▶ [WHAT YOU SHOULD DO]:
Although the records contain pictures, only their text should be repeated, exactly as it stands.

Collection entries
*****

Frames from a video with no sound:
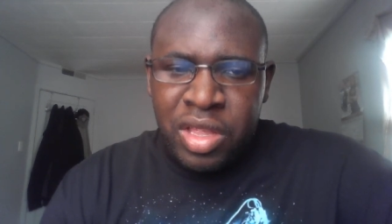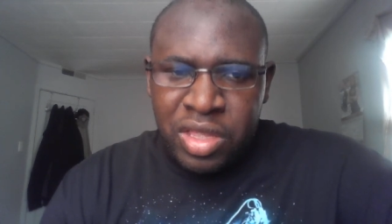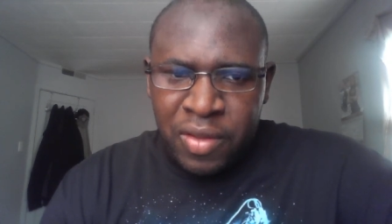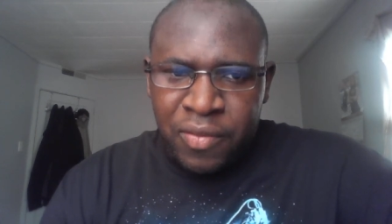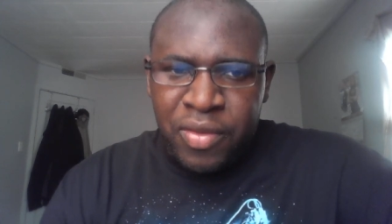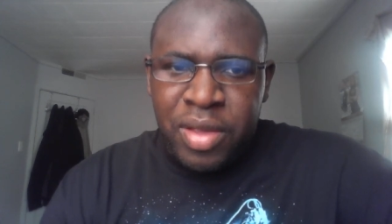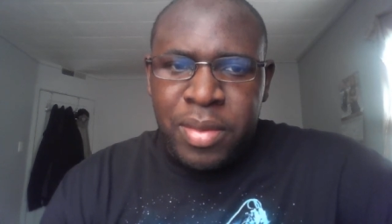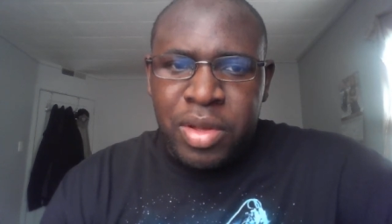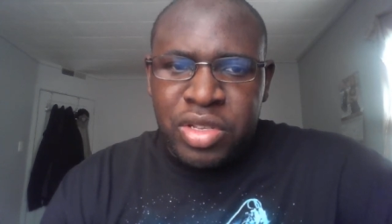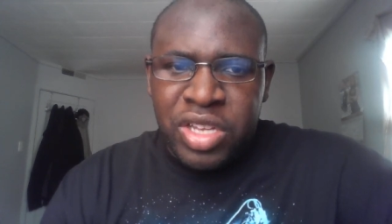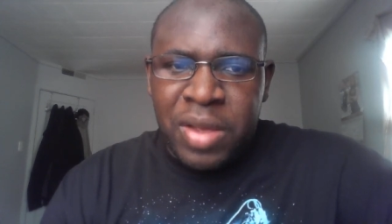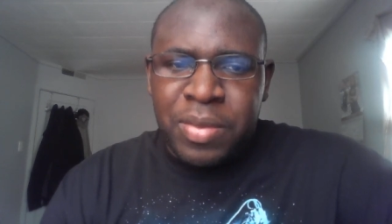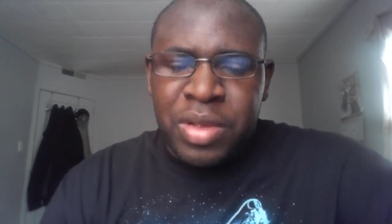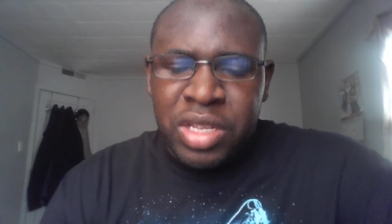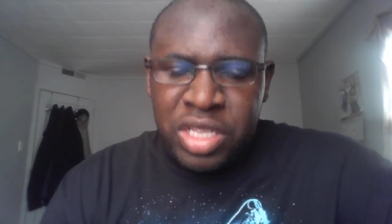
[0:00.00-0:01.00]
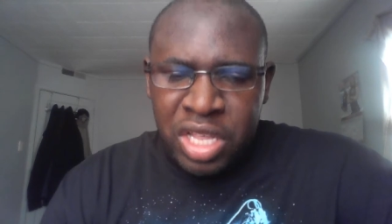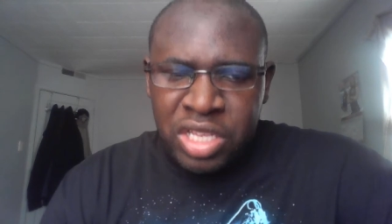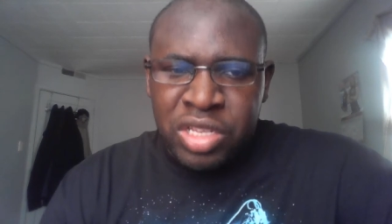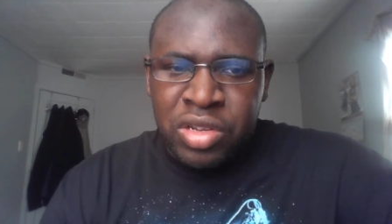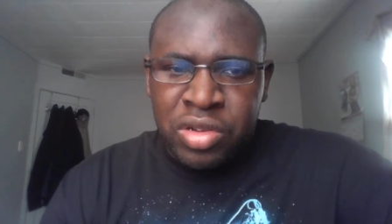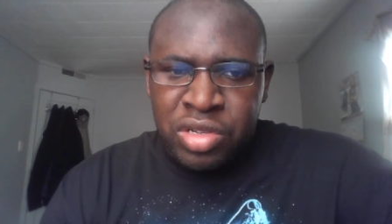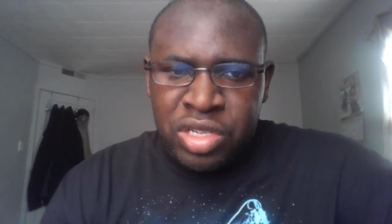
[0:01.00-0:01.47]
the female Japanese
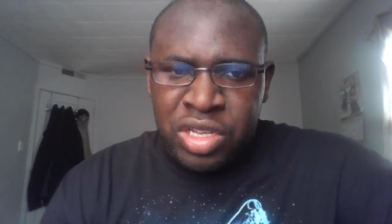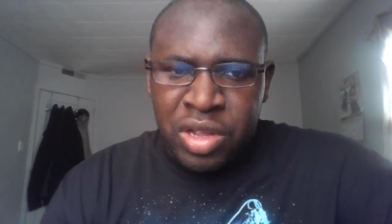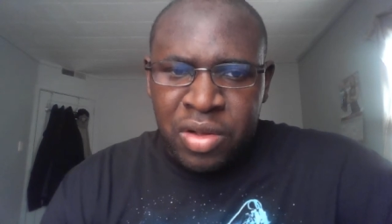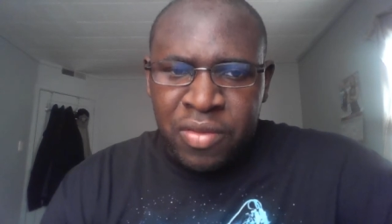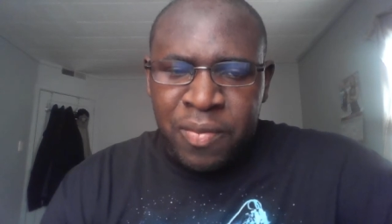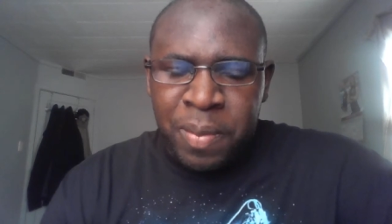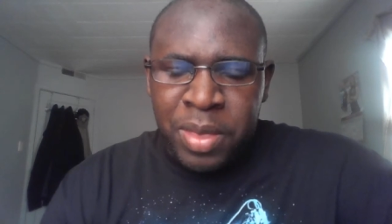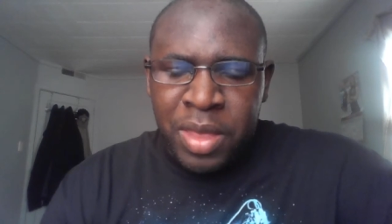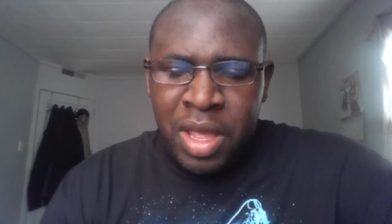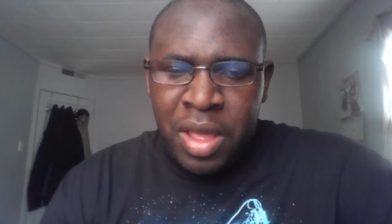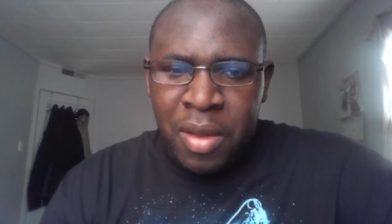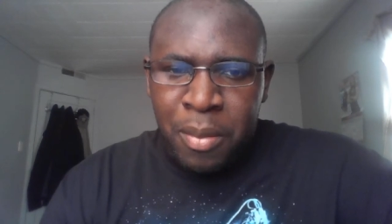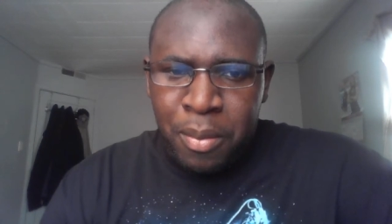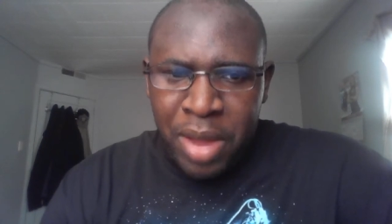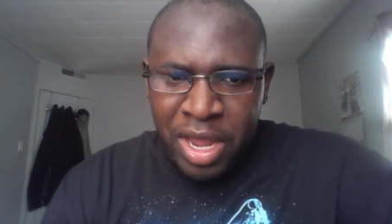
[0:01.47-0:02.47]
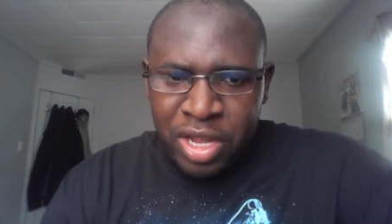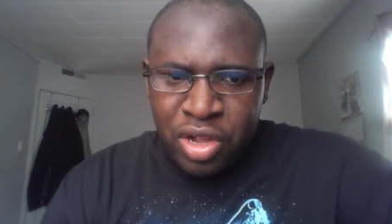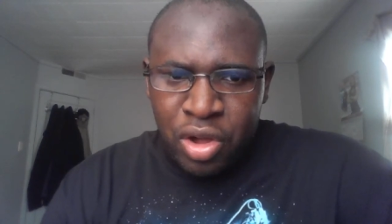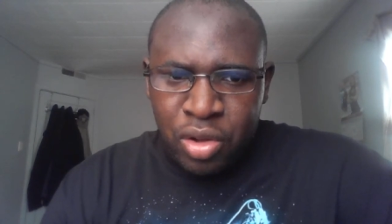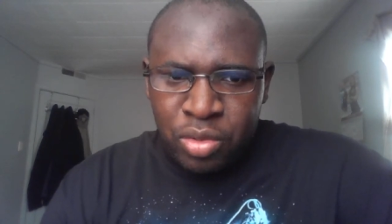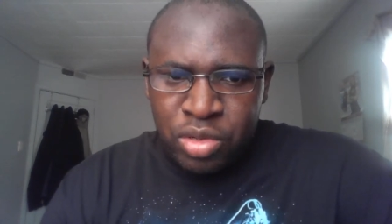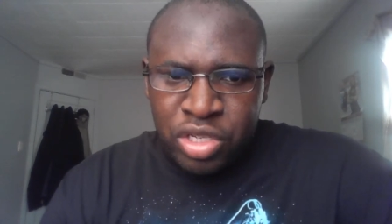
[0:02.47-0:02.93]
legend herself,
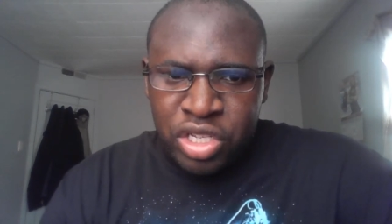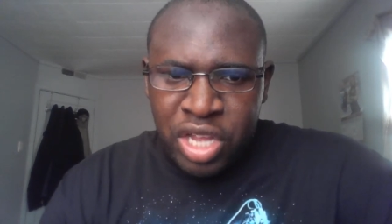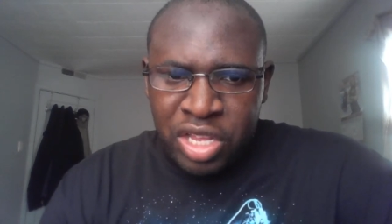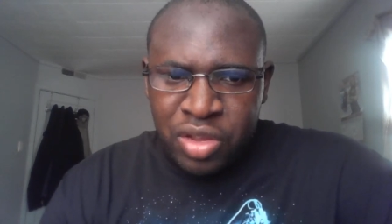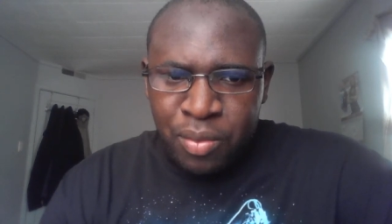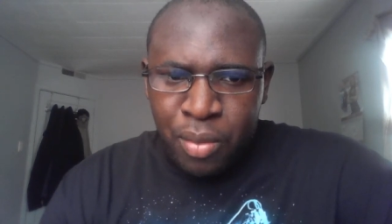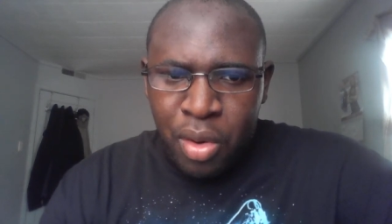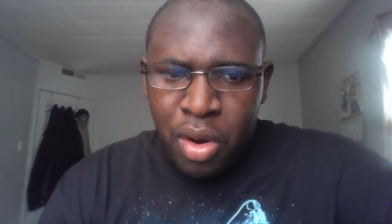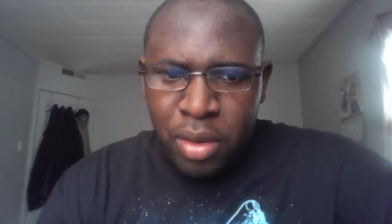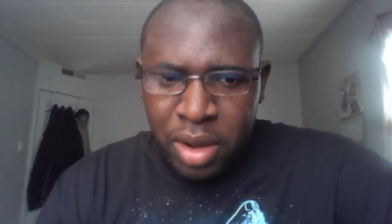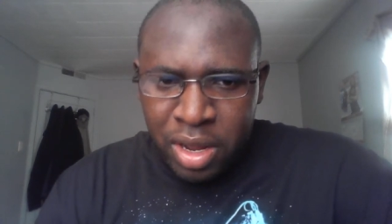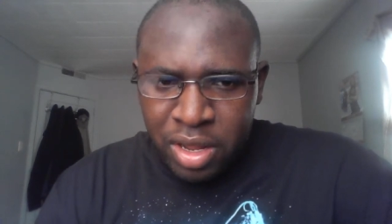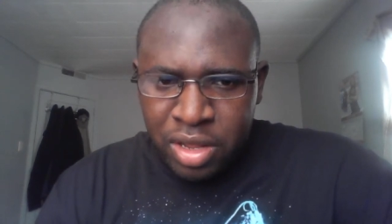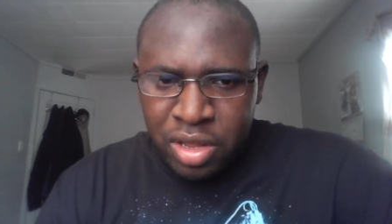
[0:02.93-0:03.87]
Meiko Satomura.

*****

▶ [ANSWER SECTION]:
Frames from a video with no sound:
[0:00.00-0:01.00]
[0:01.00-0:01.47]
the female Japanese
[0:01.47-0:02.47]
[0:02.47-0:02.93]
legend herself,
[0:02.93-0:03.87]
Meiko Satomura.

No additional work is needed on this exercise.